══ DATA EXTRACT

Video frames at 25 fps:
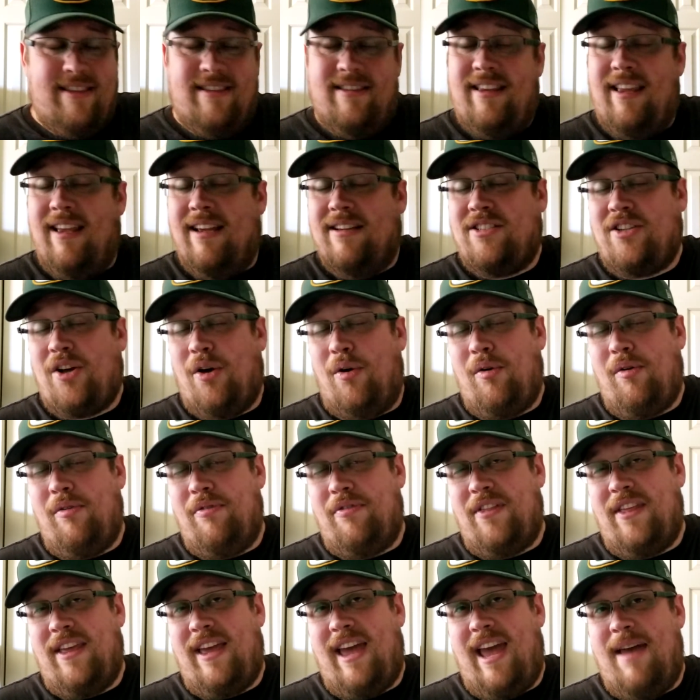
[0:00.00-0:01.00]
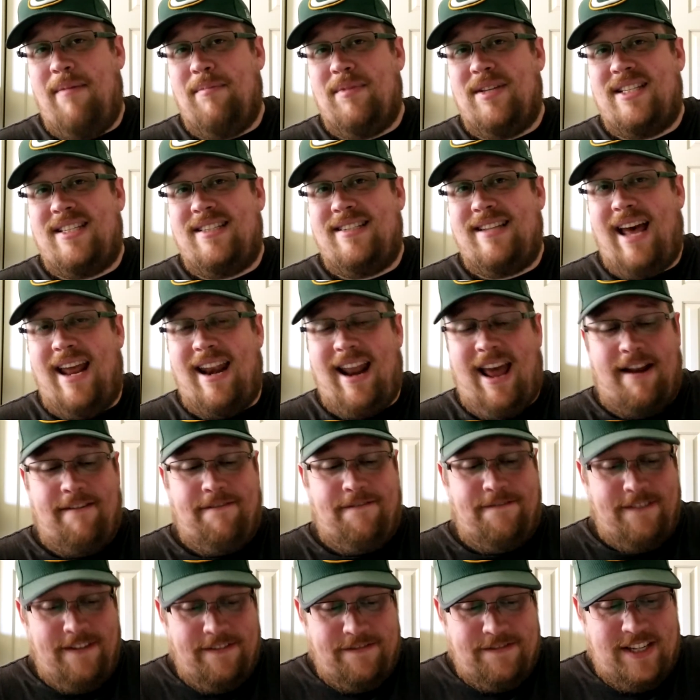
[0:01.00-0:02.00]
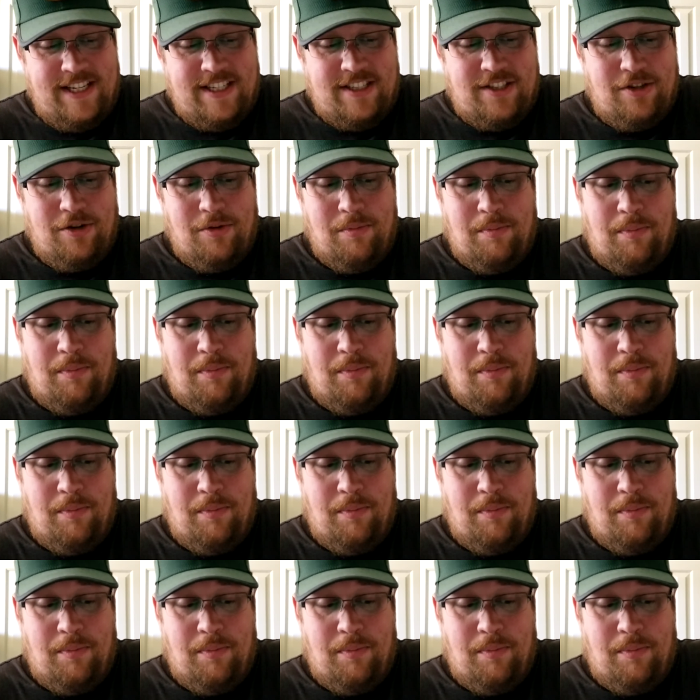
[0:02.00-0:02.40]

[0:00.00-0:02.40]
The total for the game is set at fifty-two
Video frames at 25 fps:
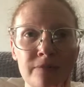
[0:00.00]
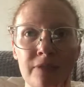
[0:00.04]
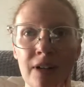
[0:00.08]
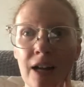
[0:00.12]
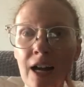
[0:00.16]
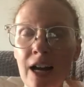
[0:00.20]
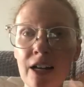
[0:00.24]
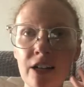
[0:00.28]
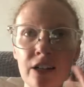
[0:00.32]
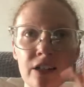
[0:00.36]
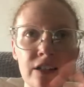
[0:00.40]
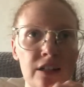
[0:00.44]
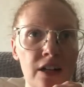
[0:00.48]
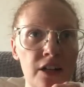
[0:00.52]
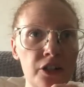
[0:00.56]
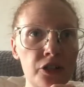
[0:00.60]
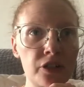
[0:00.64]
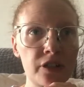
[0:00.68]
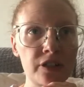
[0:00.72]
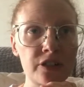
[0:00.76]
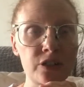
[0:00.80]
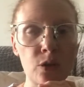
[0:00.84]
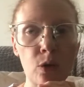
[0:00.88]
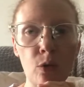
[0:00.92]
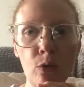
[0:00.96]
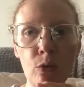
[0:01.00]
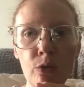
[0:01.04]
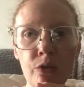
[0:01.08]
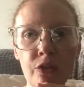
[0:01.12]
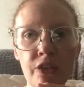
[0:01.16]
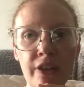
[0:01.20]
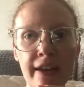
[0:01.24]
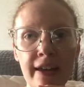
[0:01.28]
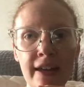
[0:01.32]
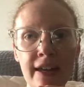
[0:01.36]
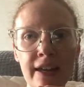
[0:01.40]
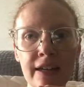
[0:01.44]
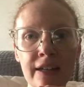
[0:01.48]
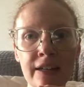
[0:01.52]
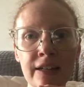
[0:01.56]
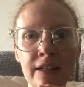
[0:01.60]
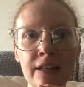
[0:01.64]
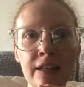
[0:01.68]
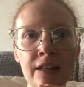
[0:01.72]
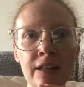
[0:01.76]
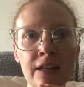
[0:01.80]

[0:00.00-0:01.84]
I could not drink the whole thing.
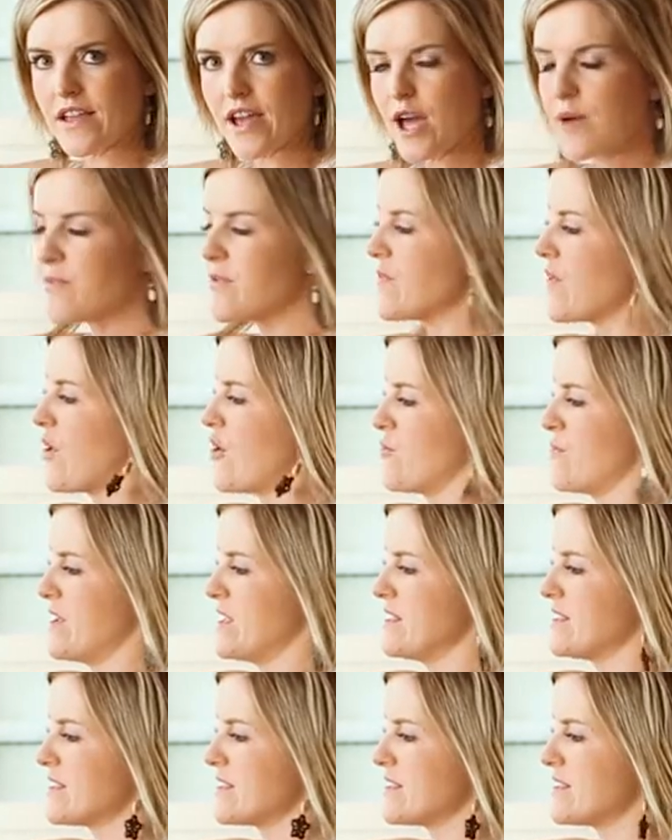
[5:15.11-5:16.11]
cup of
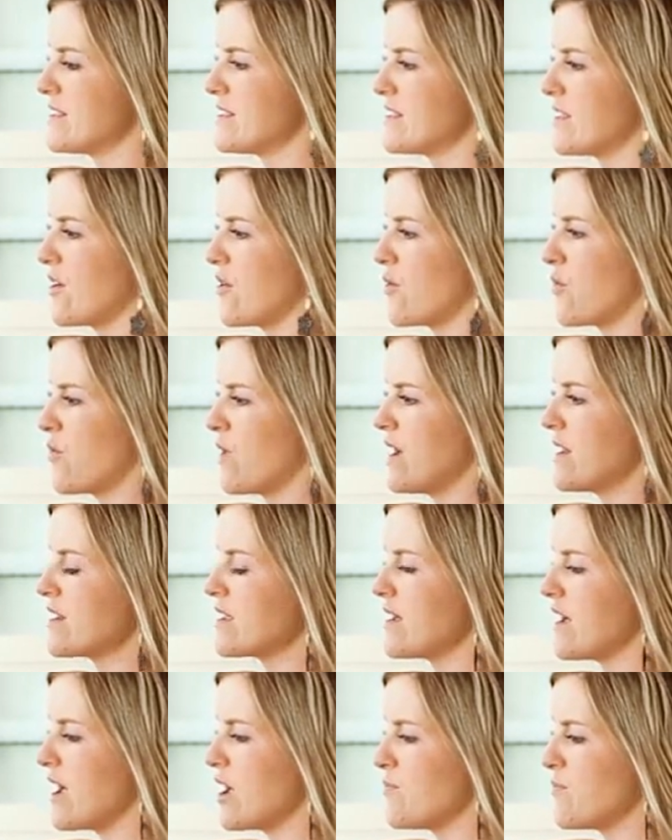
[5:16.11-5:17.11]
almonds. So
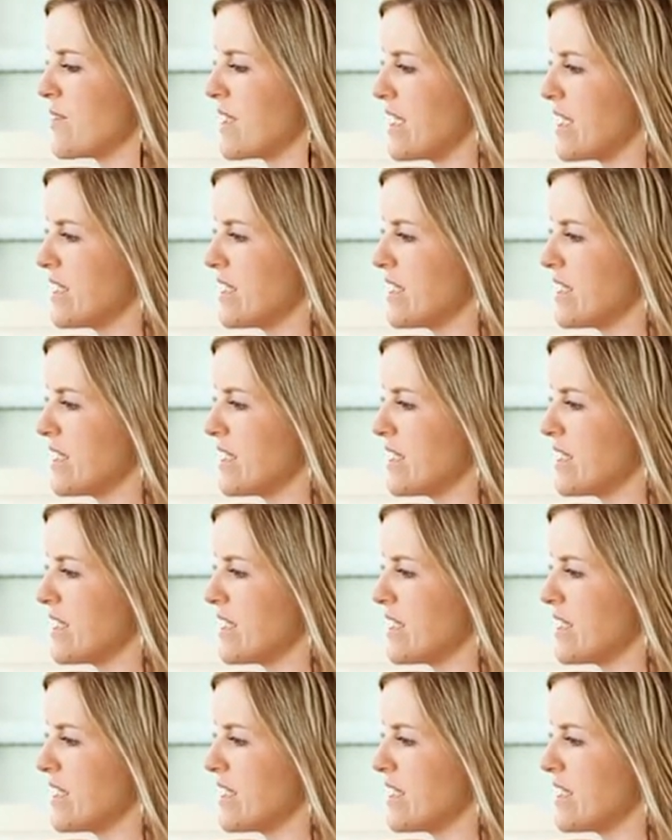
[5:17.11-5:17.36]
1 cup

════

--- EXERCISE DIRECTIONS ---
From the line containing "[0:00.00-0:02.40]" down to the final line of the material, restate every line word for word, and only those; drop the pictures.

--- TASK RESPONSE ---
[0:00.00-0:02.40]
The total for the game is set at fifty-two
Video frames at 25 fps:
[0:00.00]
[0:00.04]
[0:00.08]
[0:00.12]
[0:00.16]
[0:00.20]
[0:00.24]
[0:00.28]
[0:00.32]
[0:00.36]
[0:00.40]
[0:00.44]
[0:00.48]
[0:00.52]
[0:00.56]
[0:00.60]
[0:00.64]
[0:00.68]
[0:00.72]
[0:00.76]
[0:00.80]
[0:00.84]
[0:00.88]
[0:00.92]
[0:00.96]
[0:01.00]
[0:01.04]
[0:01.08]
[0:01.12]
[0:01.16]
[0:01.20]
[0:01.24]
[0:01.28]
[0:01.32]
[0:01.36]
[0:01.40]
[0:01.44]
[0:01.48]
[0:01.52]
[0:01.56]
[0:01.60]
[0:01.64]
[0:01.68]
[0:01.72]
[0:01.76]
[0:01.80]

[0:00.00-0:01.84]
I could not drink the whole thing.
[5:15.11-5:16.11]
cup of
[5:16.11-5:17.11]
almonds. So
[5:17.11-5:17.36]
1 cup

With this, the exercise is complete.